Complete or partial obstructions that prevent sperm from coming out of the testicles, which are the production site, may be the cause of infertility. These obstructions may be congenital or may be due to a later infection. A surgical intervention that has undergone tests can also cause obstruction.

UNexplained infertility

Today, unexplained infertility (idiopathic infertility) occurs in cases of infertility that cannot be revealed with the possibilities of medicine. Sperm infection disorders that cannot be detected by tests, cracking of the egg and the existence of some disorders in its movement in the tubes are among the assumptions put forward.
The existence of psychological factors that play a role in unexplained infertility cases is not completely clear. It is known that stress can have negative effects on the female reproductive system and hormone balance. However, the cause-effect relationship is not clear here. In other words, is it stress due to infertility or infertility due to stress? It is reported that pregnancies occur naturally in the case of the disappearance of stress. Especially in couples who do not respond to infertility treatments, spontaneous pregnancy may occur in the months when the treatment is stopped and the couple is given a chance to rest.

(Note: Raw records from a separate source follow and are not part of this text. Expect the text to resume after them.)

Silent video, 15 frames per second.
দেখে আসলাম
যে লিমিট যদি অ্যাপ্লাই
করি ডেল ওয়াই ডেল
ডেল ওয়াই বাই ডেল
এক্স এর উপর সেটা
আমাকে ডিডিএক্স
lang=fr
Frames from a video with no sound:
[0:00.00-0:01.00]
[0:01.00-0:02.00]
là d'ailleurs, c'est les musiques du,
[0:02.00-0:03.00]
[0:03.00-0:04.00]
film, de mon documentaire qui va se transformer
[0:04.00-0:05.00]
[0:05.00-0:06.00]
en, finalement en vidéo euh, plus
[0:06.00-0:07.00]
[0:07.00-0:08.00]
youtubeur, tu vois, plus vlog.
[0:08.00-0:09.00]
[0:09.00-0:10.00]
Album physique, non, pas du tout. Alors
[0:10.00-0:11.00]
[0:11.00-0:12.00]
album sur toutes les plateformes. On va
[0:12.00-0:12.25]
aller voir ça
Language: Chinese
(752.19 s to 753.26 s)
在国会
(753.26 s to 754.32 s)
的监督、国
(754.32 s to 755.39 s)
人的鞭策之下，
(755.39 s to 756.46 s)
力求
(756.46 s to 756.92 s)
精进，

The term unexplained infertility indicates the limitations of current diagnostic methods. With the advances in diagnostic methods, the number of couples included in this group will decrease.


In couples who apply with infertility problems, some tests should be done to explain the reason for infertility. The first of these is sperm analysis in men and uterine film (hysterosalpingography) in women to evaluate the permeability of the uterus and tubes. In addition, hormone tests to evaluate the hormonal status of the woman and the capacity of her ovaries are performed on the third day of menstruation. Recently, the place of diagnostic laparoscopy has been controversial, and it can be used in some special cases.

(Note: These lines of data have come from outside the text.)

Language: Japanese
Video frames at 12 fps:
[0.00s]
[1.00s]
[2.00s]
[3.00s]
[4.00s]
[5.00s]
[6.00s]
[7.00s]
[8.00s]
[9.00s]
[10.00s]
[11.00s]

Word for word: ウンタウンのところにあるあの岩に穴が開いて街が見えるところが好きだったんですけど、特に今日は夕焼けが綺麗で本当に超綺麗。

Insemination is mostly applied in cases of unexplained infertility where there are problems related to the cervix, mild disturbances in sperm count and motility, or no problems related to the couple.

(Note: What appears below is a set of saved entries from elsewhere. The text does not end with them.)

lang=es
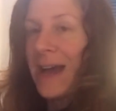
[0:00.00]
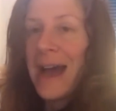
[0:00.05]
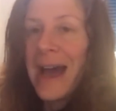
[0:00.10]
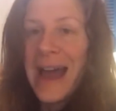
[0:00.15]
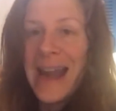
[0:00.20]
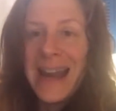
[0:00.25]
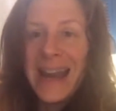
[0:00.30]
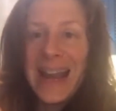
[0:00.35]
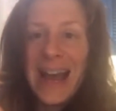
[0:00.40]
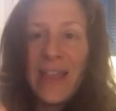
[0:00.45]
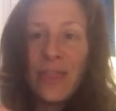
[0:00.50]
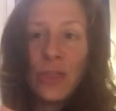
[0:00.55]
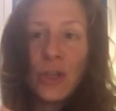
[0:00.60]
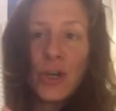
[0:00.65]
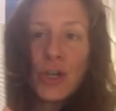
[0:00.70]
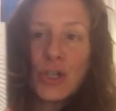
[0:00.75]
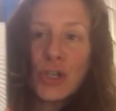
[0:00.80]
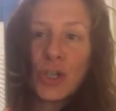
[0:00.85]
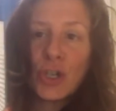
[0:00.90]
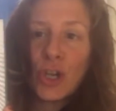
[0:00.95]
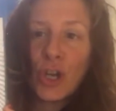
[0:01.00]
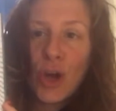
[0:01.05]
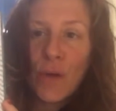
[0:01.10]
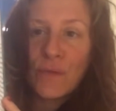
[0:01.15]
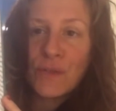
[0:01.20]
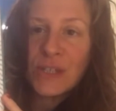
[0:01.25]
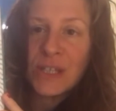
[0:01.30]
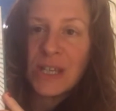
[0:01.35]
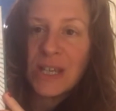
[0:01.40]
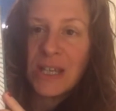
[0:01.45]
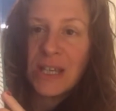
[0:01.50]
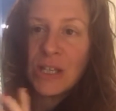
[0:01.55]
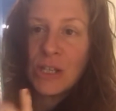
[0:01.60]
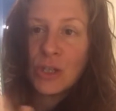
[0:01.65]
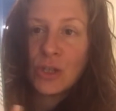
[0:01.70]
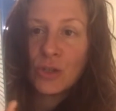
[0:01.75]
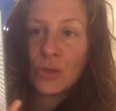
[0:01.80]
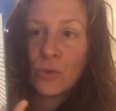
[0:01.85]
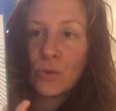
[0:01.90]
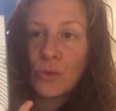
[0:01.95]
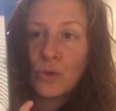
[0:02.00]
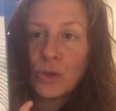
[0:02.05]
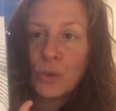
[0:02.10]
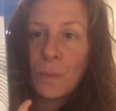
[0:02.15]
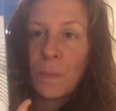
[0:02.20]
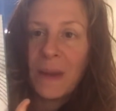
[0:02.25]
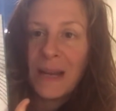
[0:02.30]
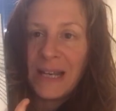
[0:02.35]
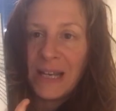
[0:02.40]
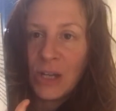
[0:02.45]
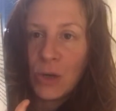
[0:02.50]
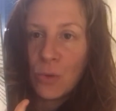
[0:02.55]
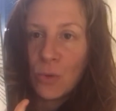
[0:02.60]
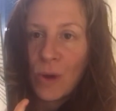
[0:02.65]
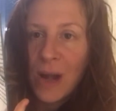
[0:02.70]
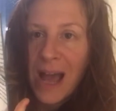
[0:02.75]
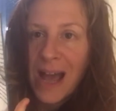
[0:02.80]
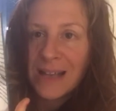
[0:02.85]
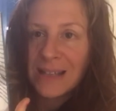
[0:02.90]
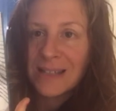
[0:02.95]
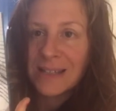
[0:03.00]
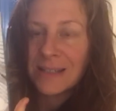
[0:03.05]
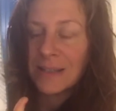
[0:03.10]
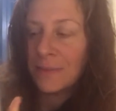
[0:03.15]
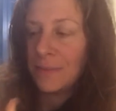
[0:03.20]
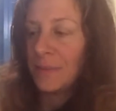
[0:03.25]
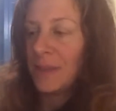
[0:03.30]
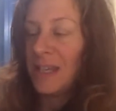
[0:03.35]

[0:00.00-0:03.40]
Alejandro Jodorowsky, sus películas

The number of sperm taken from the man for insemination is subjected to various washing processes under laboratory conditions, and all liquids except the sperm cells are purified, sperm cells are concentrated in a very little liquid, and the rate of number motility is increased. Then, this liquid is passed through the cervix with the help of a thin catheter and given directly into the uterus.
This treatment works best when mucus from the cervix blocks the passage of sperm into the uterus. Insemination is also used in cases of unexplained infertility and mild male infertility, with lower success rates. It has been shown that the highest pregnancy rates are in the first three applications, and the chance of pregnancy is very low after six applications. After three inseminations in suitable conditions, it may be considered to switch to assisted reproductive techniques. Especially in cases of unexplained infertility, approximately 25% of couples experience a major fertilization disorder resulting from sperm or egg in IVF application. With insemination treatment, the chance of pregnancy is approximately 30% as a result of six applications.